YOUR TASK: Faithfully repeat each entry below, minus the pictures.

MATERIAL SUPPLIED:
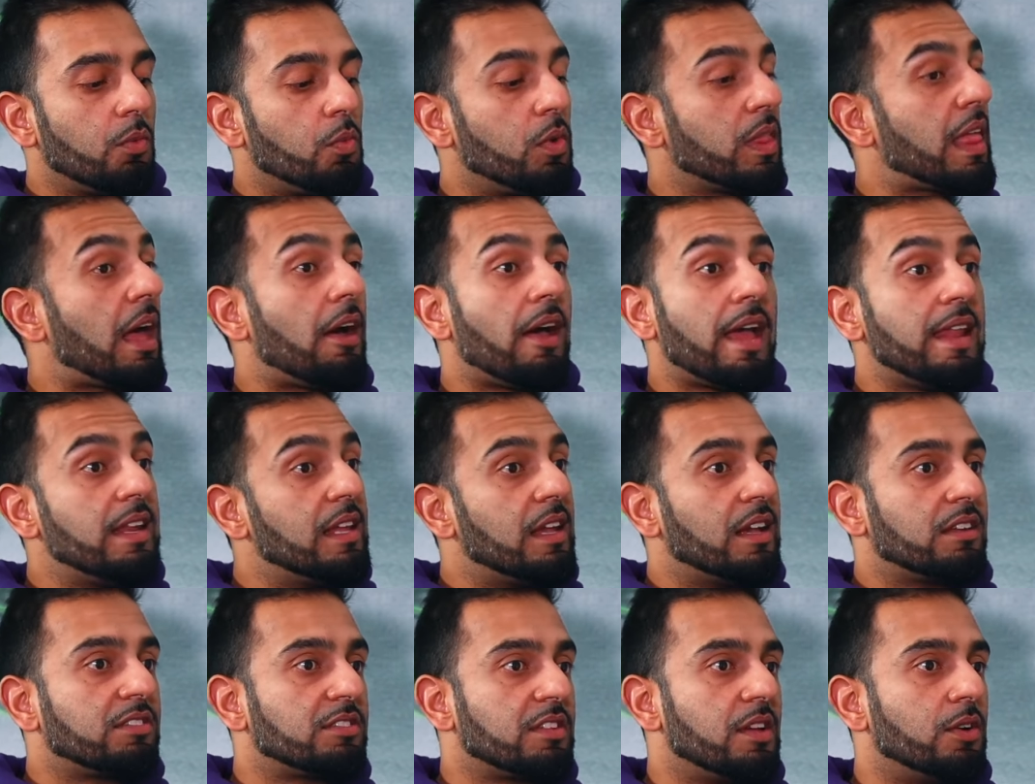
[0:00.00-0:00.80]
without
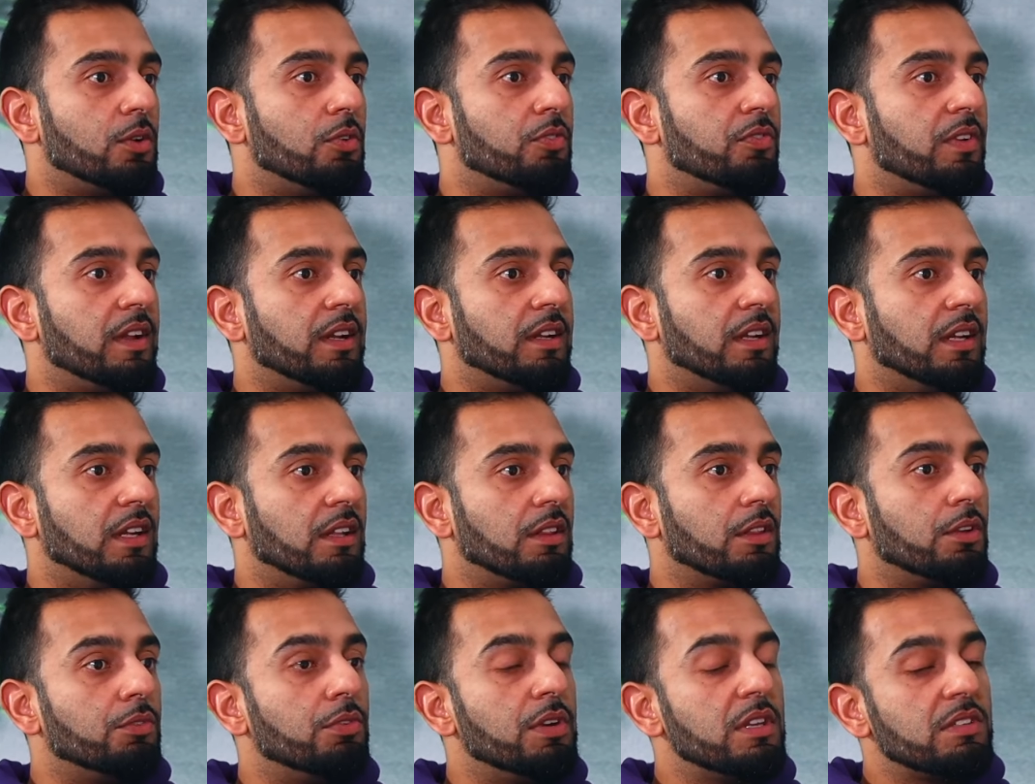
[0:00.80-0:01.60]
any external
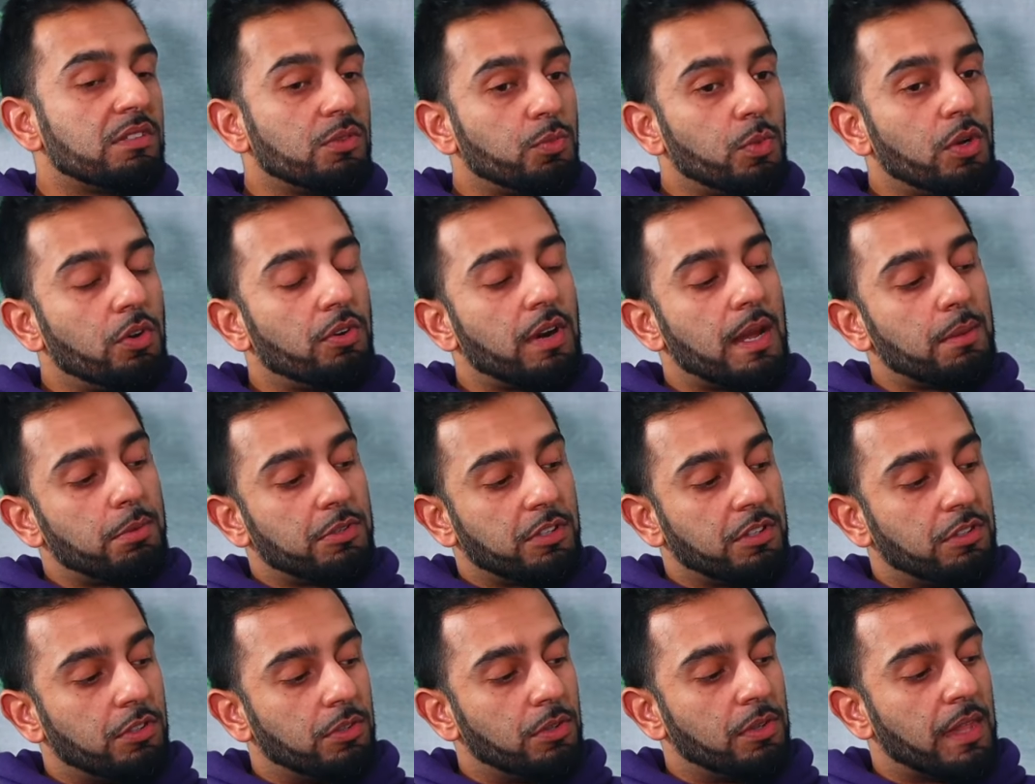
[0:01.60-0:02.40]
funding. The reason we were
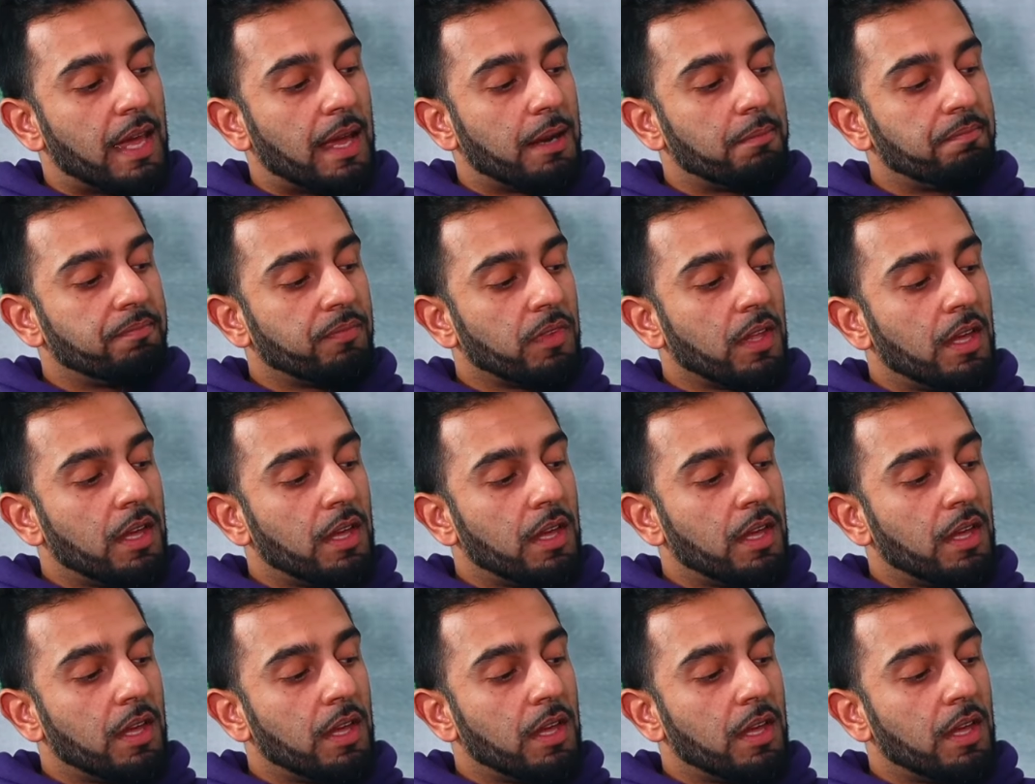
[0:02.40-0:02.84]
able to do that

RESPONSE BELOW:
[0:00.00-0:00.80]
without
[0:00.80-0:01.60]
any external
[0:01.60-0:02.40]
funding. The reason we were
[0:02.40-0:02.84]
able to do that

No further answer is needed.